I am a good person. I pay taxes. I use crosswalks. I recycle regularly and I sometimes even share when I get a McFlurry. No, don't call me a hero; I am still only a mere citizen of this earth just like you, friend. I do what I should. I am a good person. But even the lowliest of us all, even the McFlurry hoarders and jaywalkers and people who don't like Harry Potter, do not deserve the indescribable, excruciating, unimaginable pain of discovering that your leg has fallen asleep.
I don't even know why our bodies have this function. It's like the "Share on Facebook" button you see on Tumblr – nobody in their right mind is using it, so why have it in the first place? Same goes for whatever alarm goes off in our bloodstream to make our limbs fall asleep and plague us with an agony unlike any we have ever known. As a person who is a very big fan of sitting in front of screens for a long period of time and sitting on myself in awkward positions, I feel personally attacked by biology for letting this happen, and I know I'm not the only one. If you are also a human being who has ever sat on a toilet for more than thirty seconds then you will empathize with the emotional rollercoaster of coping with this unspeakable condition:
You're sitting there, wherever you are, minding your own business. Watching Netflix. Playing a drinking game, er, studying. You have no idea what the next minute of your life is about to hold.
The calm before the storm.
First Glimpse Of Panic
Something is not right. You reached out to grab a piece of cake or shifted slightly to accommodate a furry friend, and when your muscles moved it felt...just a little...strange.
Okay, something is definitely wrong. You just experimentally moved your leg a little further, and it was the pins and needles equivalent of breaking the seal. Now that the weight on your leg has been moved your agony is inevitable. This was a ticking time bomb.
No, no, it couldn't be. I was barely even sitting on it. I AM A GOOD PERSON.
I'll only have two helpings of dessert. I'll stop rolling through right turns on red. I'll listen to NPR. I can be BETTER. Just please don't let this be happening to me.
It's happening. It'll be okay. It probably won't even be that bad. Right?...Right?!
Shaking It Off
Oh, you. Young, innocent, perpetually optimistic you. For some reason you thought that getting up and wiggling your now useless leg could save you. You were wrong.
Immediate, Profound Regret
No. You shouldn't have stood up. You shouldn't have even breathed. Why are you even attempting to be a human right now? What is a human? The pain of your leg slowly creeping back to life transcends all mortal human thoughts.
"Into The Crevasse"
This is clearly going to get better before it gets worse. As your leg slowly starts to regain feeling the pain only mounts, and just before you lose your grip on reality, you can hear Jack Donaghy's advice to Liz Lemon all those years ago: "Into the crevasse..."

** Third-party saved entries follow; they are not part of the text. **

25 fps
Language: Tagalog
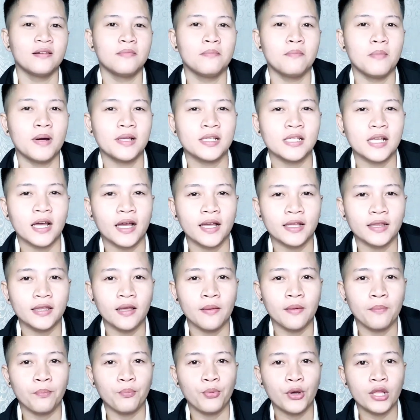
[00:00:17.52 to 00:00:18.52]
Masakit
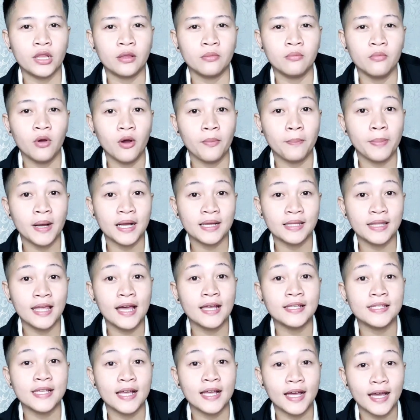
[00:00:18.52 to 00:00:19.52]
ang puwet mo pag
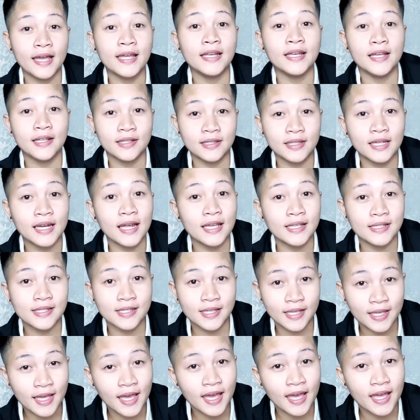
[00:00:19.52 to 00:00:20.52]
nasakay ng
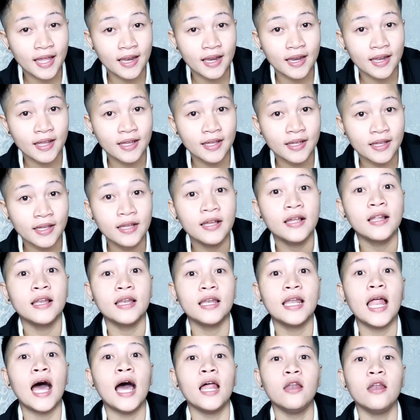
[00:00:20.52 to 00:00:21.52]
tricycle.
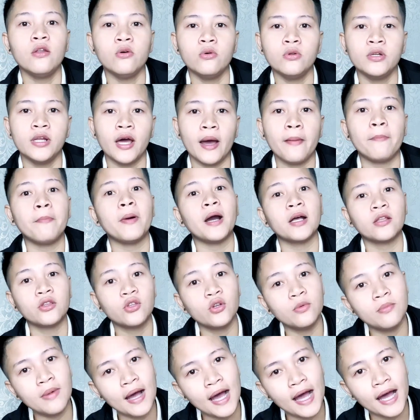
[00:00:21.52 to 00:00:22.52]
Lalo na pag
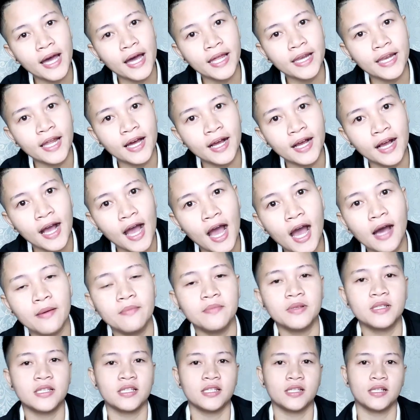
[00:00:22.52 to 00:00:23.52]
dumaan ng
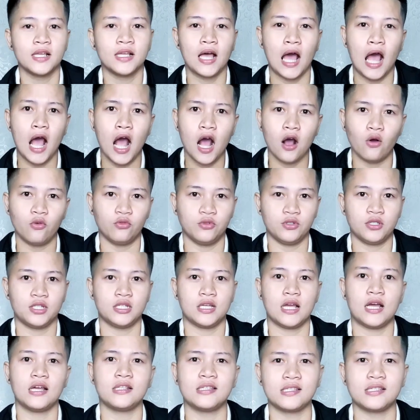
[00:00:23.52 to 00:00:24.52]
hams.
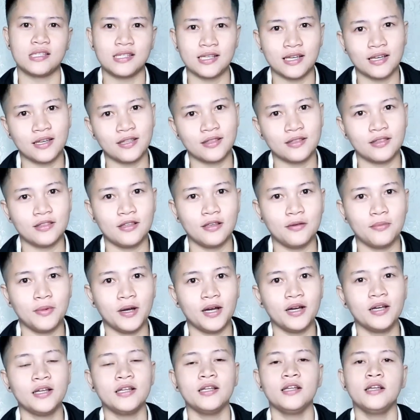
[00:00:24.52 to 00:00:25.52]
Ouch! Ang sakit, ba?
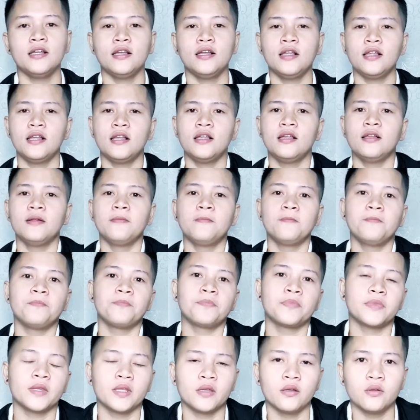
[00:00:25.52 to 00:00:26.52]
Diba?
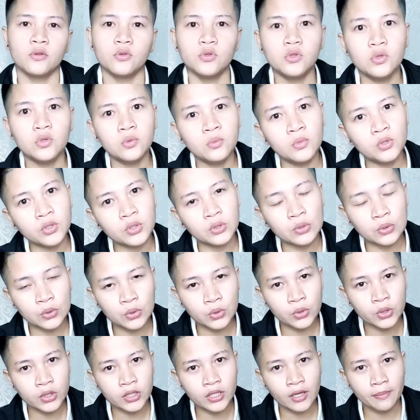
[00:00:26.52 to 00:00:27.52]

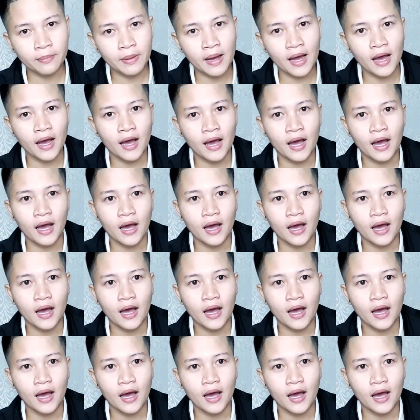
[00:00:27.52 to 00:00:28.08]
Dumudugo na ba?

The Absolute Peak Of Agony
This is it. This is what it means to be alive. Knowing that you'll be able to look back at a moment like this and say to your grandchildren, "I survived. I survived." Because by then science will have come up with a way to stop this from ever happening to another living thing again.
Going To Your "Happy Place"
If you watch Scandal (and if you don't, I kinda don't know how to relate to you anyway), I'll put it to you like this: Whenever someone beats the tar out of Jake, he goes into his happy place with Olivia Pope. So that’s what you do. Go to your happy place with Olivia Pope. This will be over soon.
Enduring The Last, Singular Ridiculously Painful Pins And Needles
The fewer there are the more they burn.
It's over. And you only cursed about sixteen times. You handled it like a champ. Sure, you're probably going to have PTSD that lasts about as long as it takes for you to make the same unforgivable mistake of sitting on your leg again, but right now, in these precious seconds after the nightmare is over, everything is finally right with the universe.